What the task requires:
Copy exactly the lines from the one containing "[18:38.05-18:39.05]" through the last line of the records below, including both, and leave out any pictures.

(Beginning of Record set)

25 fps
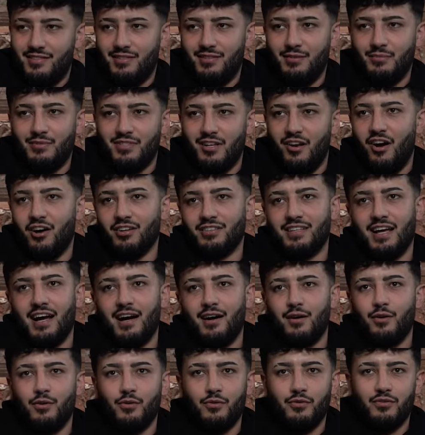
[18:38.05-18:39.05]
It was
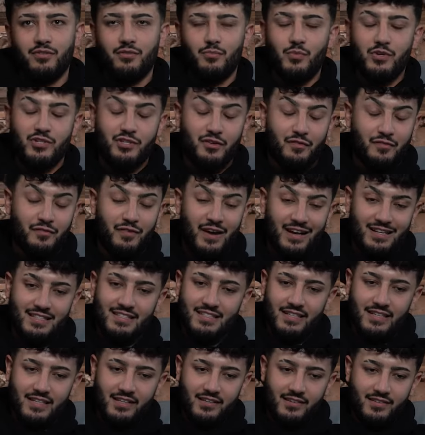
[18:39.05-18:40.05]
lockdown, which
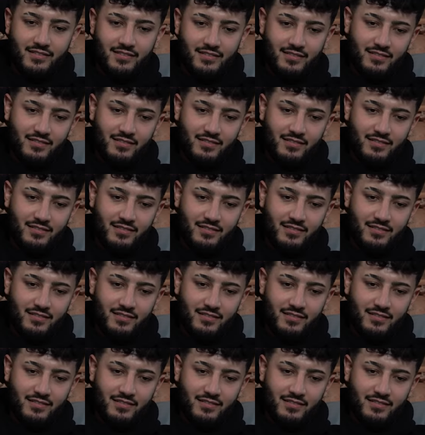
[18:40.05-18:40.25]
affected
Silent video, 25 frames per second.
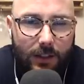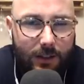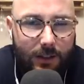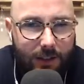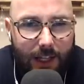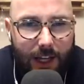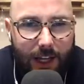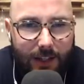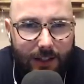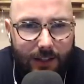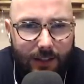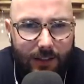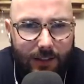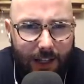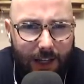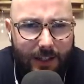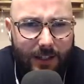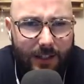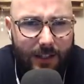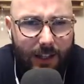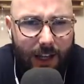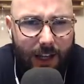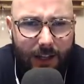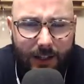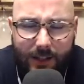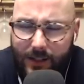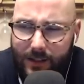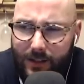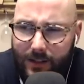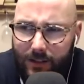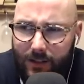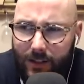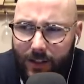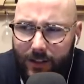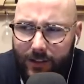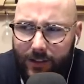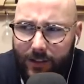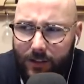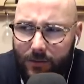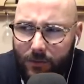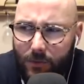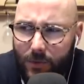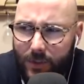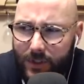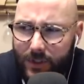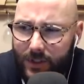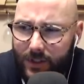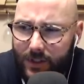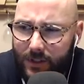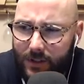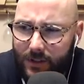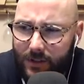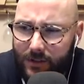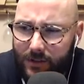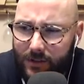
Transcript: Days and Nights in London was.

(End of Record set)

Answer box:
[18:38.05-18:39.05]
It was
[18:39.05-18:40.05]
lockdown, which
[18:40.05-18:40.25]
affected
Silent video, 25 frames per second.
Transcript: Days and Nights in London was.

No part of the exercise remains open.